— Task —
Print out the data below in full and exactly, skipping the pictures.
Start of Block
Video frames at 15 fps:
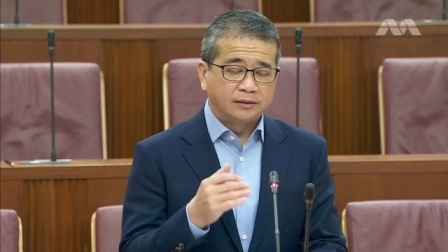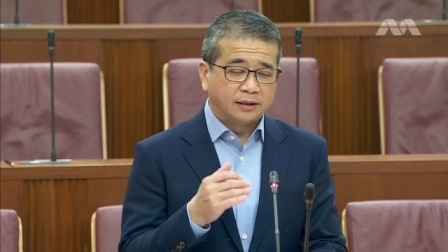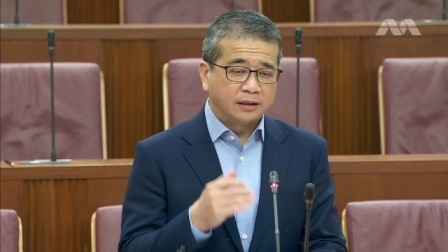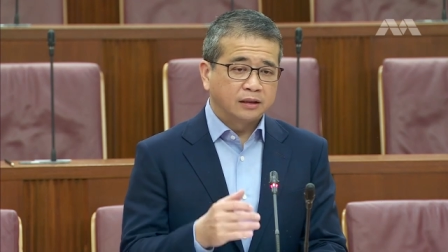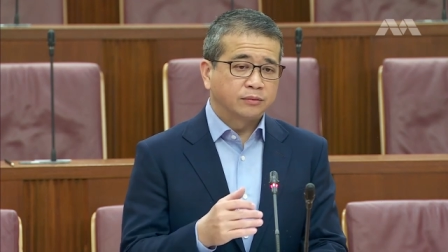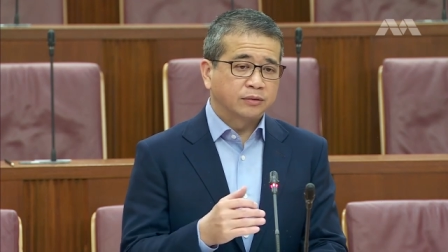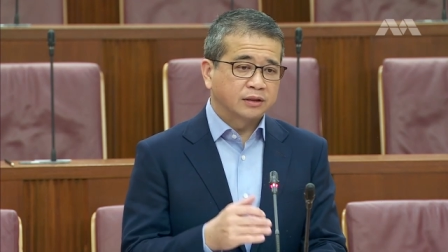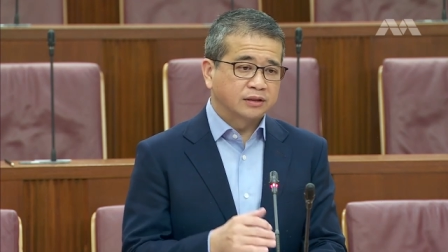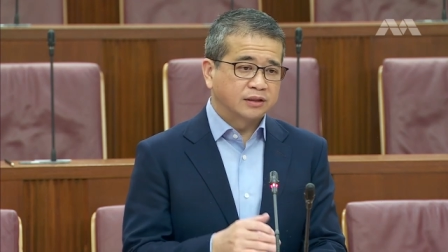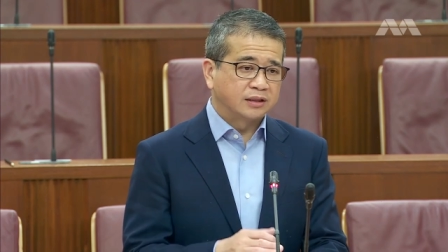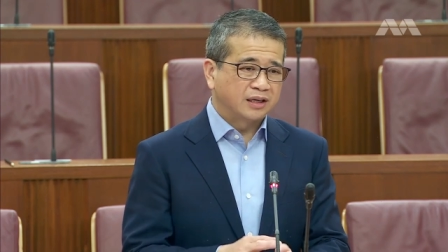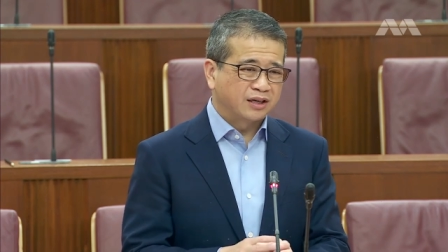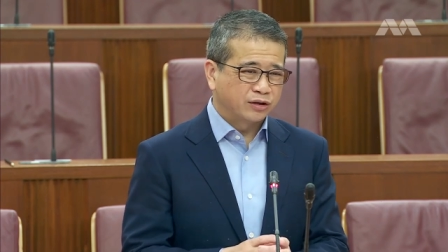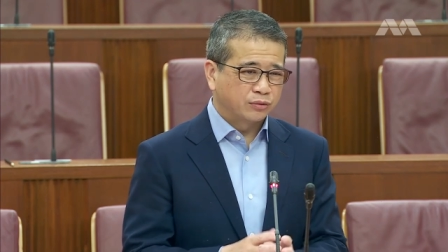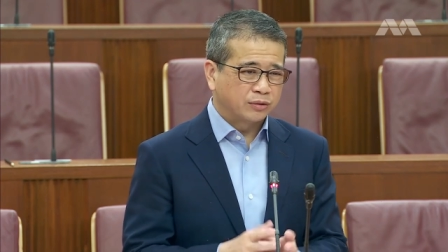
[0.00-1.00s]
dealing with a
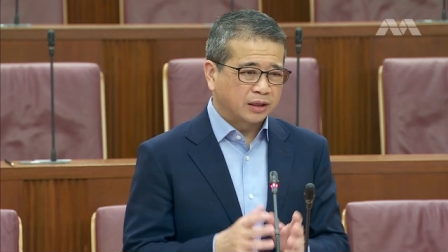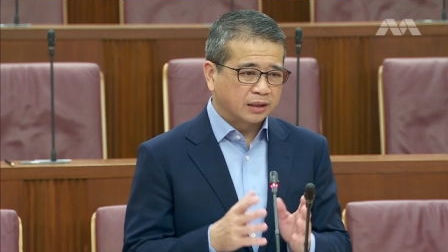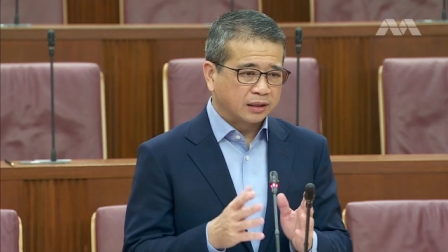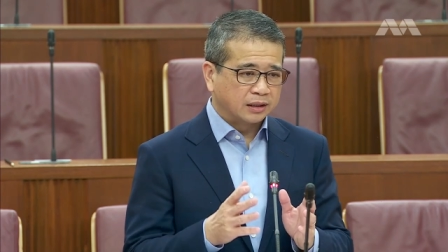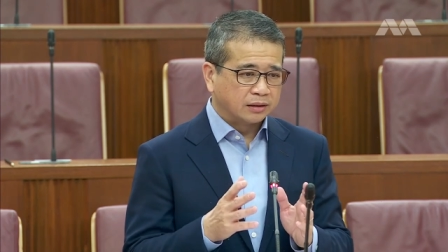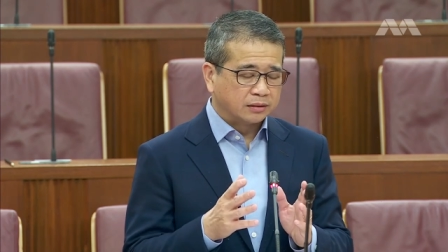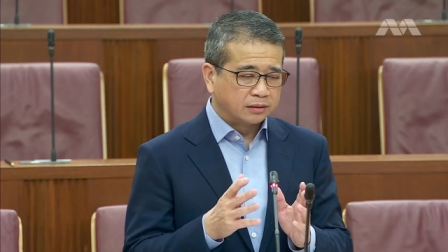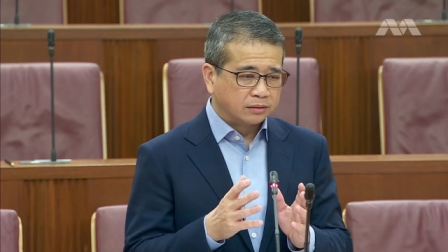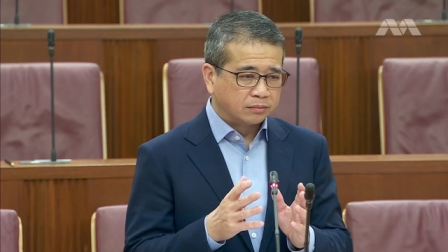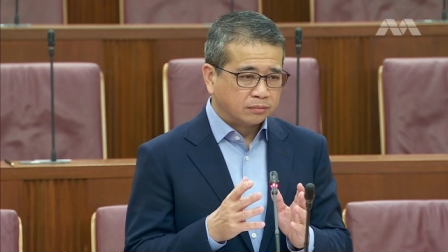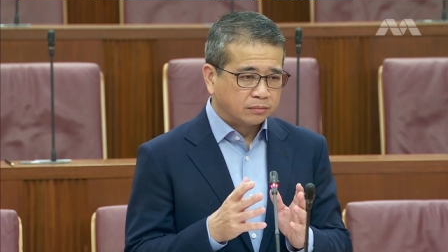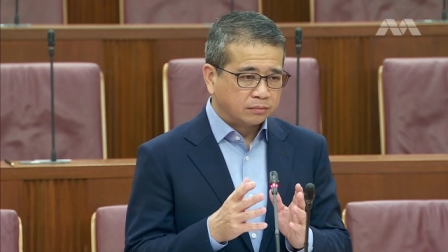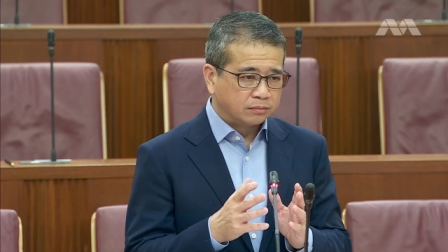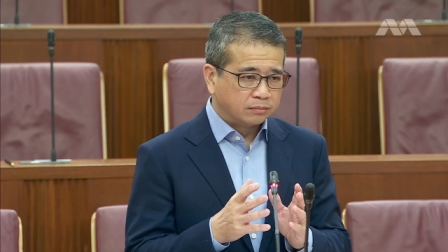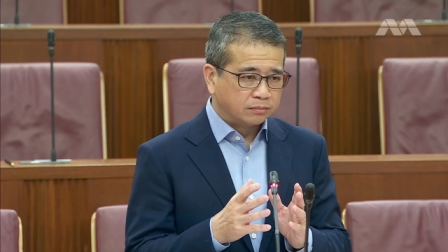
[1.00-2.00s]
scenario where, in
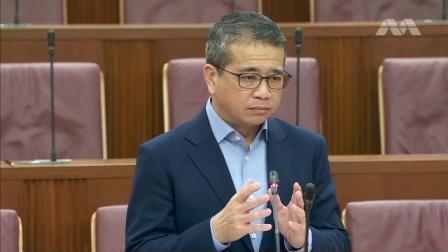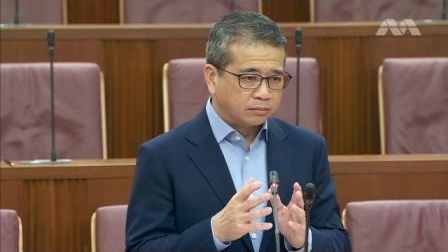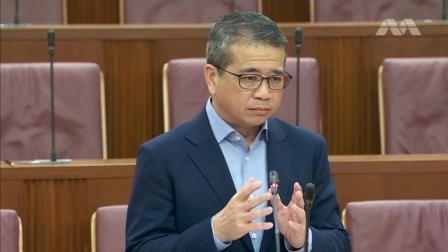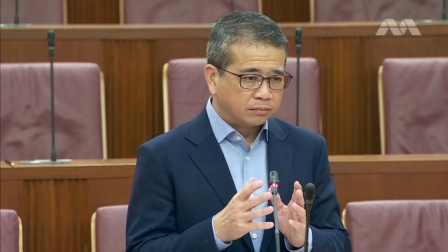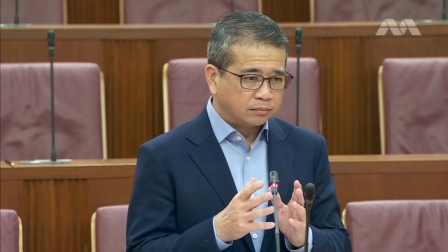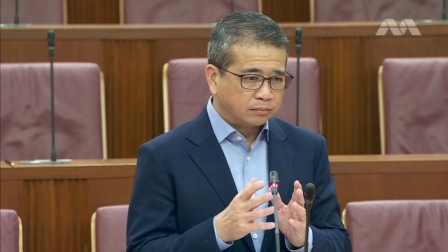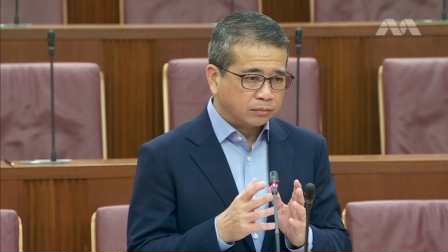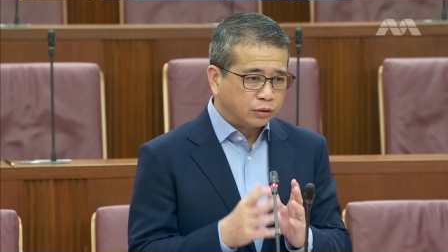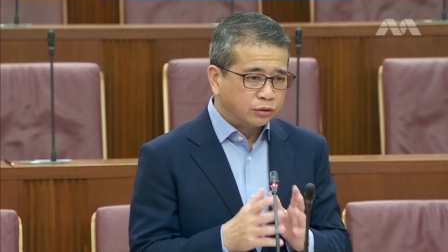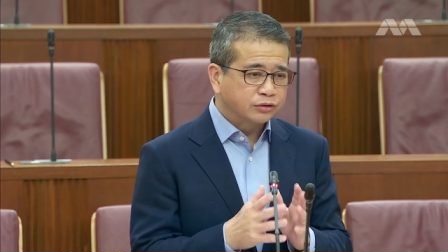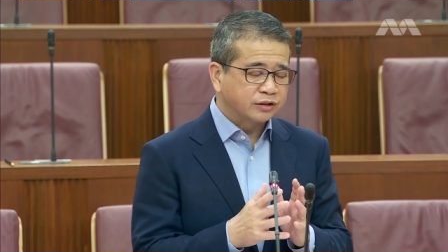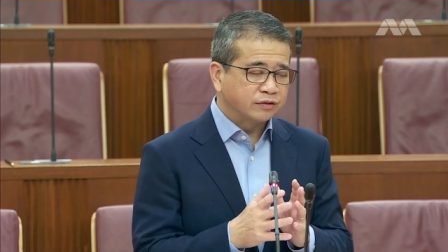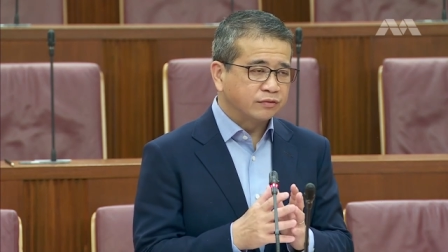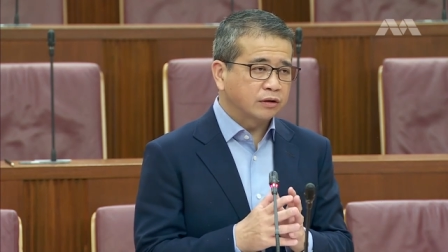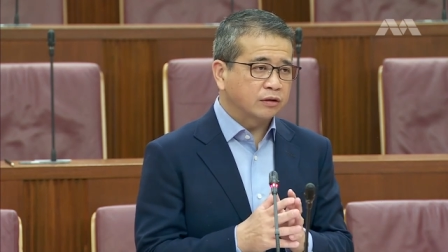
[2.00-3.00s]

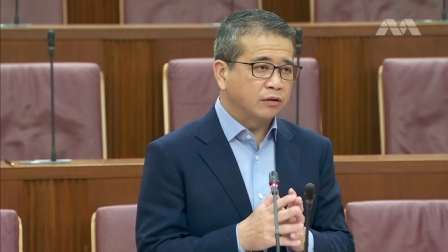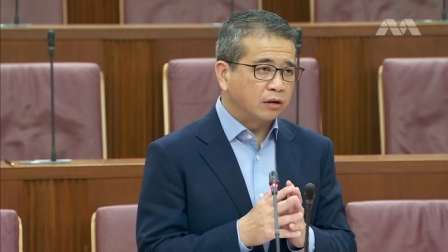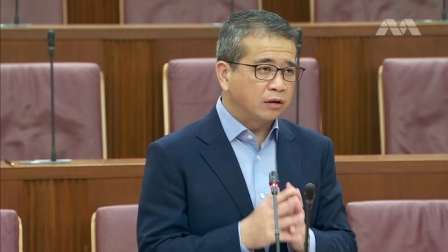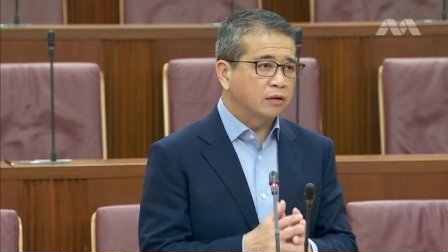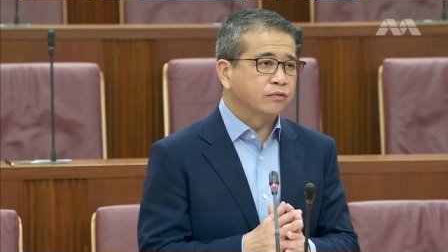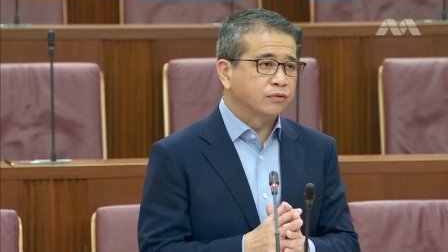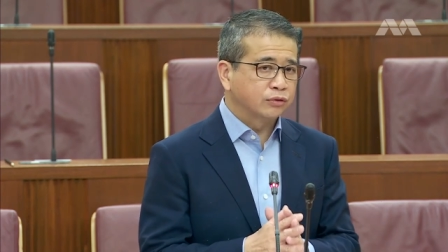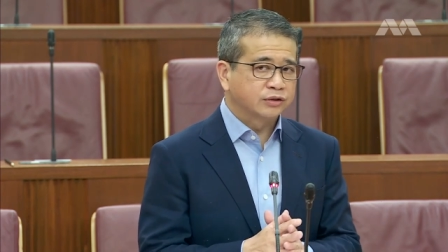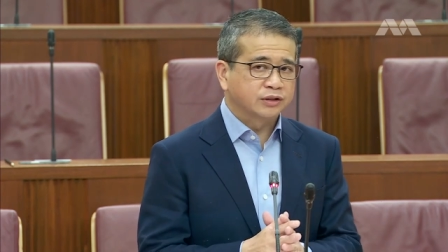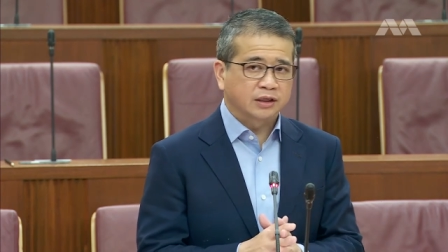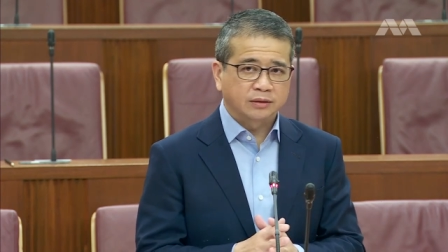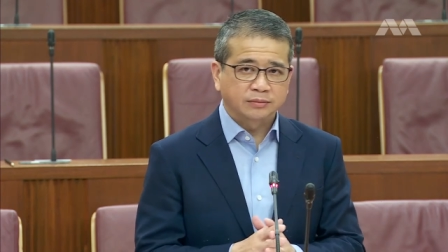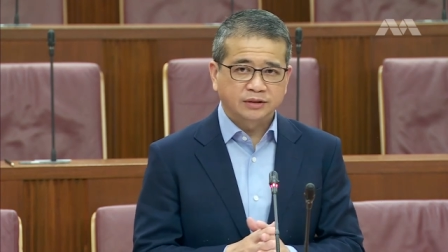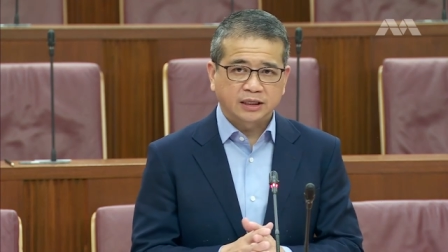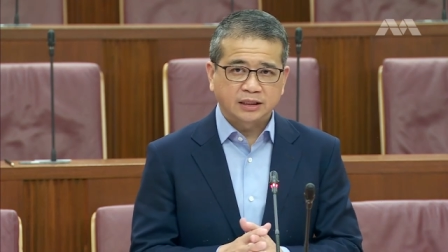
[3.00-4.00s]
most, if not all of those
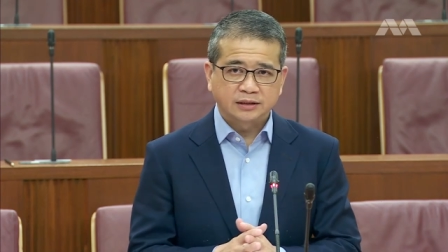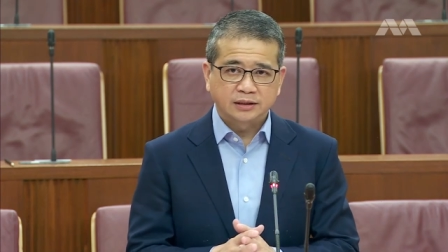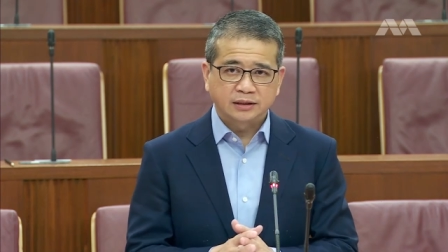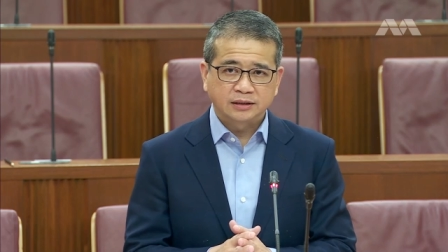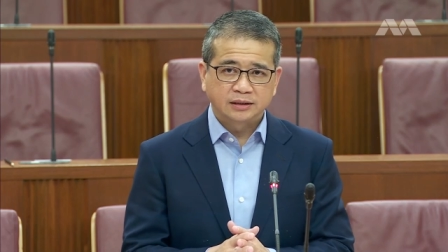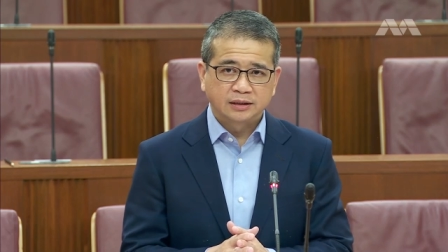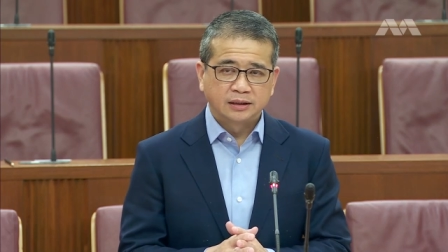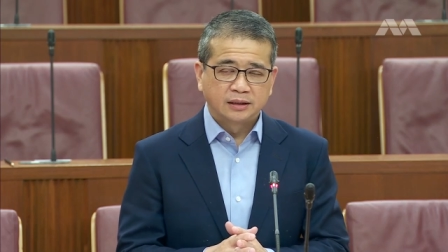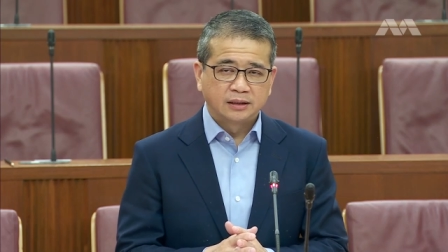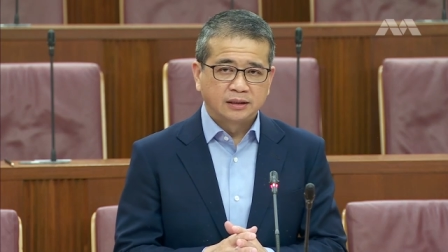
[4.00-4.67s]
circumstances,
End of Block
— Exercise solution —
Video frames at 15 fps:
[0.00-1.00s]
dealing with a
[1.00-2.00s]
scenario where, in
[2.00-3.00s]

[3.00-4.00s]
most, if not all of those
[4.00-4.67s]
circumstances,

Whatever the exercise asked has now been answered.